Dikatakannya, selain untuk rencana pembangunan IKN, pembelajaran pembangunan kota cerdas juga dapat bermanfaat untuk diimplementasikan pada kota-kota lain di seluruh Indonesia.
“Saya yakin dengan kualitas training dan pengalaman K Water – sebagai the best water company in the world, akan banyak ilmu, teori dan aplikasinya, yang bisa kita manfaatkan dan terapkan di Indonesia,” paparnya.

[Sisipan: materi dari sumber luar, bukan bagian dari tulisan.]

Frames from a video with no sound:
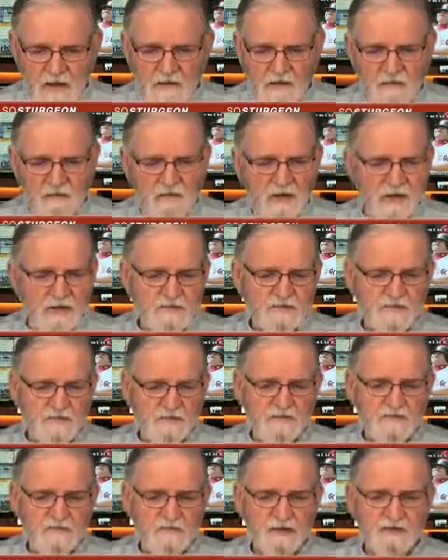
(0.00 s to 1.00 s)
You've got a
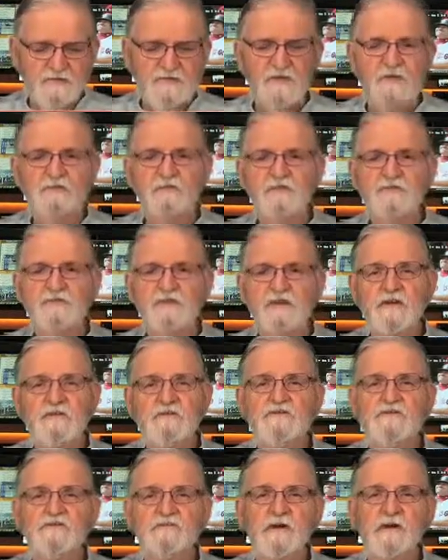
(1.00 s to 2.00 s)
situation here where
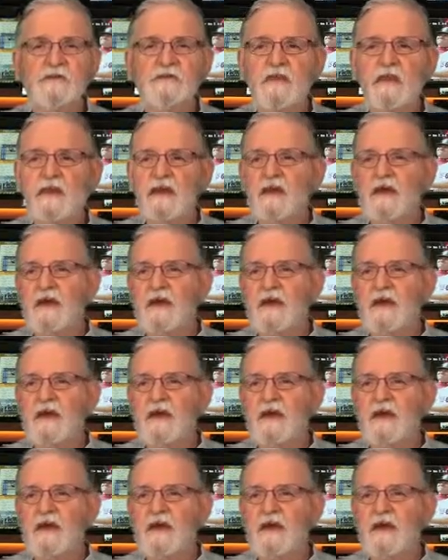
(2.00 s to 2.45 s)
Geno Smith,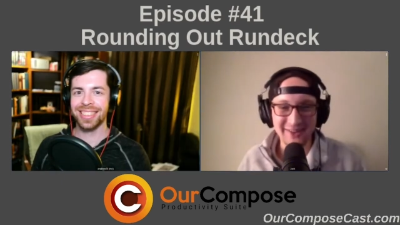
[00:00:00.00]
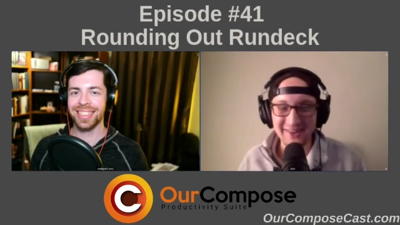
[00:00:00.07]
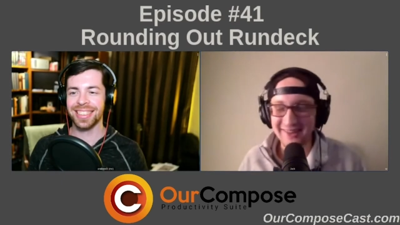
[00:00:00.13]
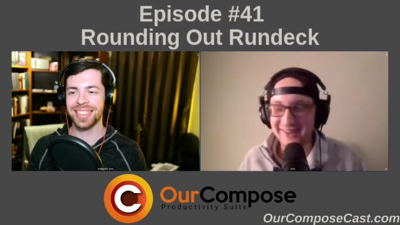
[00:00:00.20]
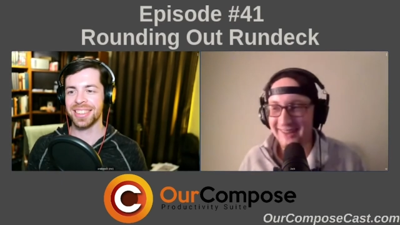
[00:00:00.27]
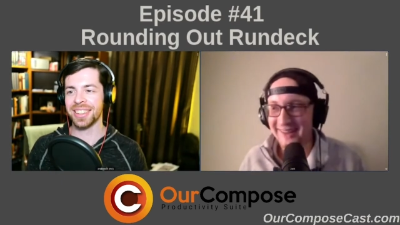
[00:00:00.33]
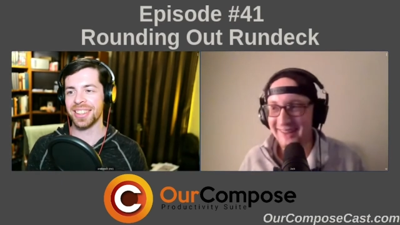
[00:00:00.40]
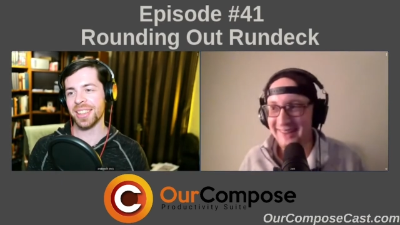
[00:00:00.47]

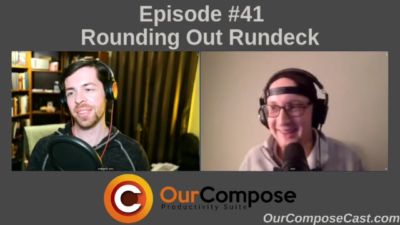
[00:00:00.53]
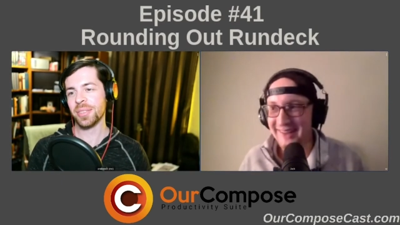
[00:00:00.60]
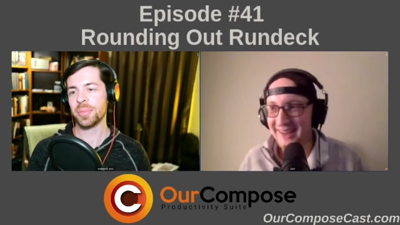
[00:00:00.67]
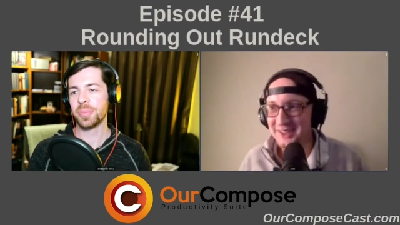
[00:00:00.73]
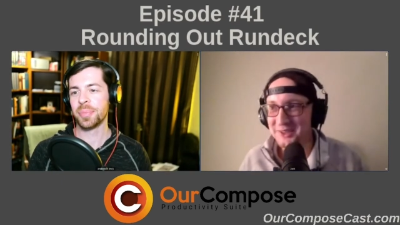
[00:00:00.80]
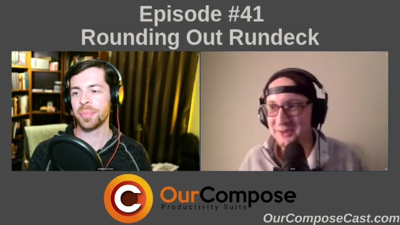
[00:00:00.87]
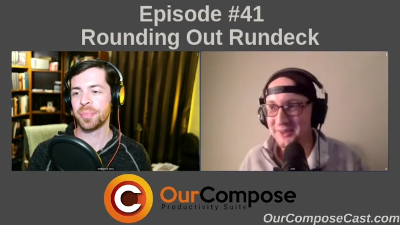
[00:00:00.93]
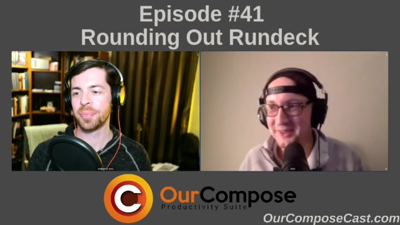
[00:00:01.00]
Speaker 1: Uh, the
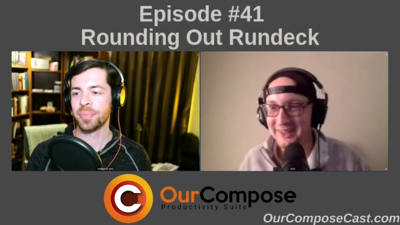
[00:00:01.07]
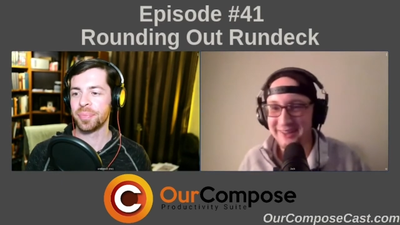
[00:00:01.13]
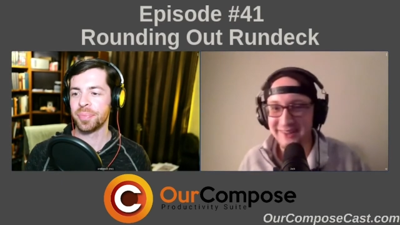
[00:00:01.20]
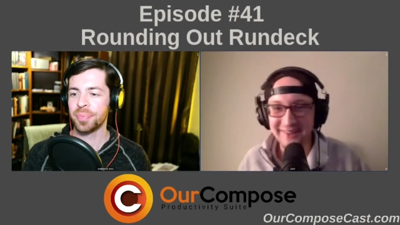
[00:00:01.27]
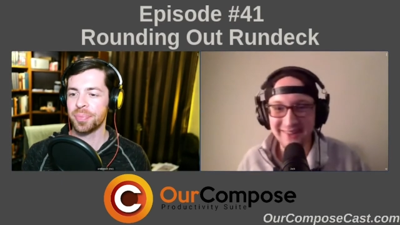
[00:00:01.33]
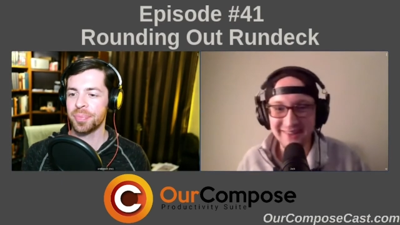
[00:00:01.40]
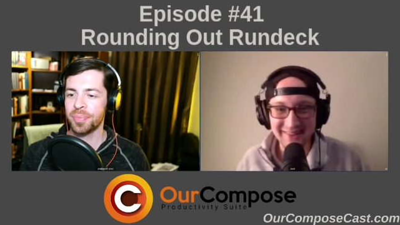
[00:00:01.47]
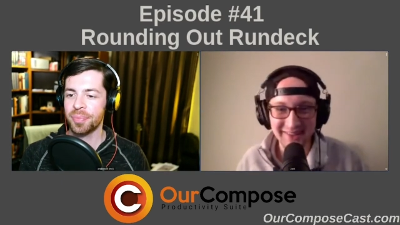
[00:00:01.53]
next one here,
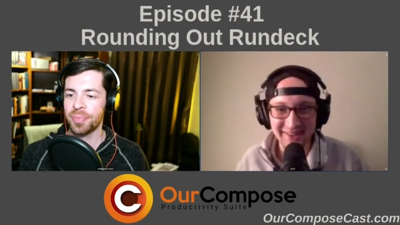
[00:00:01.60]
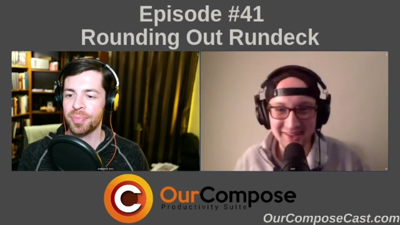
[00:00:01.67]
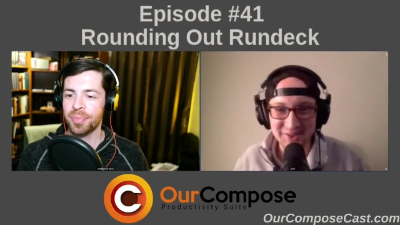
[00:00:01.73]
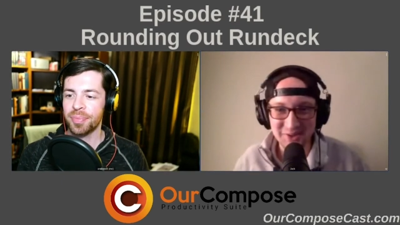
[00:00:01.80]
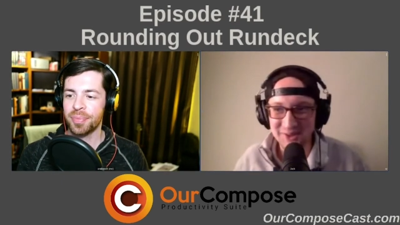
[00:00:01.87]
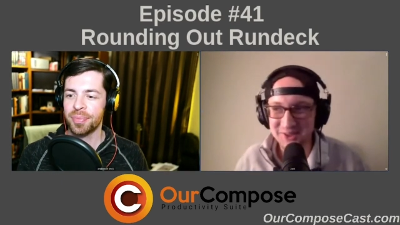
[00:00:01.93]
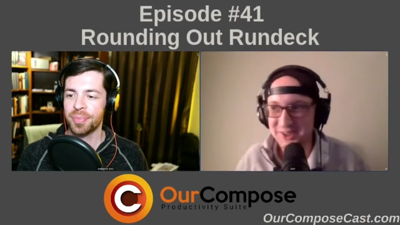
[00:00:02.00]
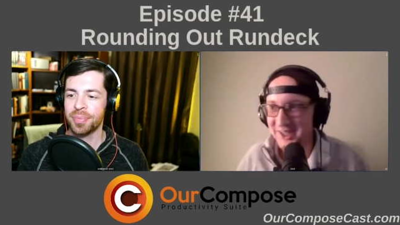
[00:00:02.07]
the next
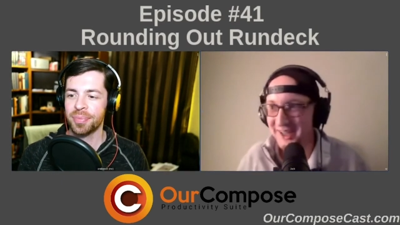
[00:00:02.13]
question I have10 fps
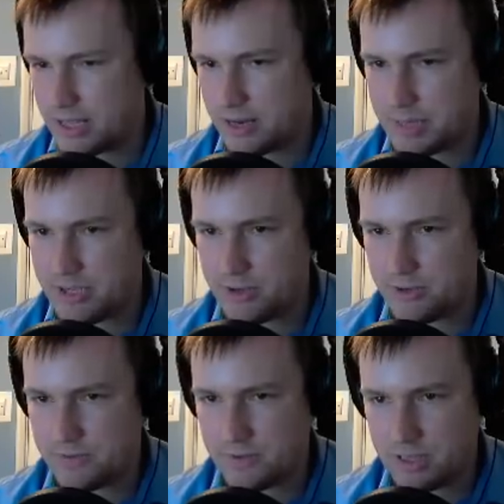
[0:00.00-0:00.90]
be
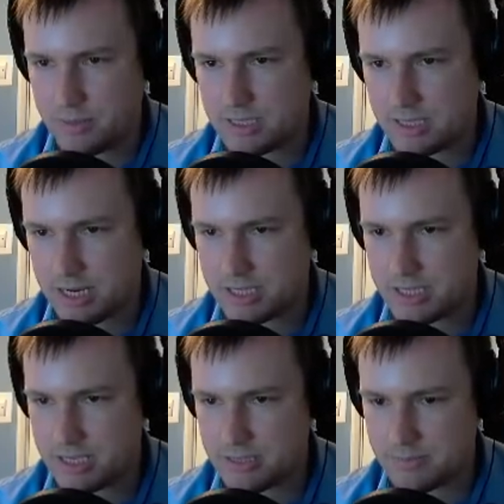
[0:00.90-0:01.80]
useful. That means I can
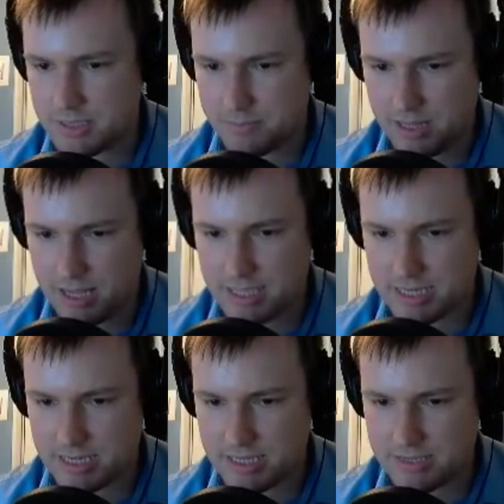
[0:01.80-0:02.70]
actually get some supplies
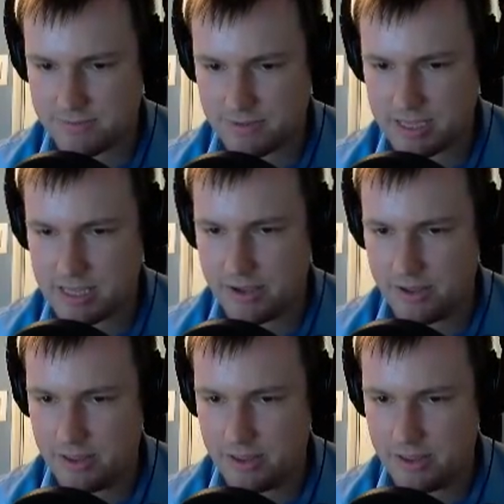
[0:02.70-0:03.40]
out of this fleet now.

Dia menambahkan, ini adalah dukungan yang signifikan dari Pemerintah Korea Selatan. “Seperti yang kita tahu bahwa Korea Selatan memiliki pengalaman dalam mengembangkan dan mengatur Busan EcoDelta Smart City, Kotabaru Songdo, dan Kota Pemerintahan Sejong sebagai Ibu Kota Administrasi Korea Selatan,” sebut Basuki.
Dikatakan Menteri Basuki, pembangunan Ibu Kota Baru (IKN) dan kota-kota di Indonesia membutuhkan sumber daya manusia kompeten. Mereka harus memahami prinsip dasar membangun kota pintar, memiliki analisis yang tajam untuk berpikir tentang pemecahan masalah pengembangan kota pintar, dan memiliki komitmen yang kuat dalam pembangunan Indonesia.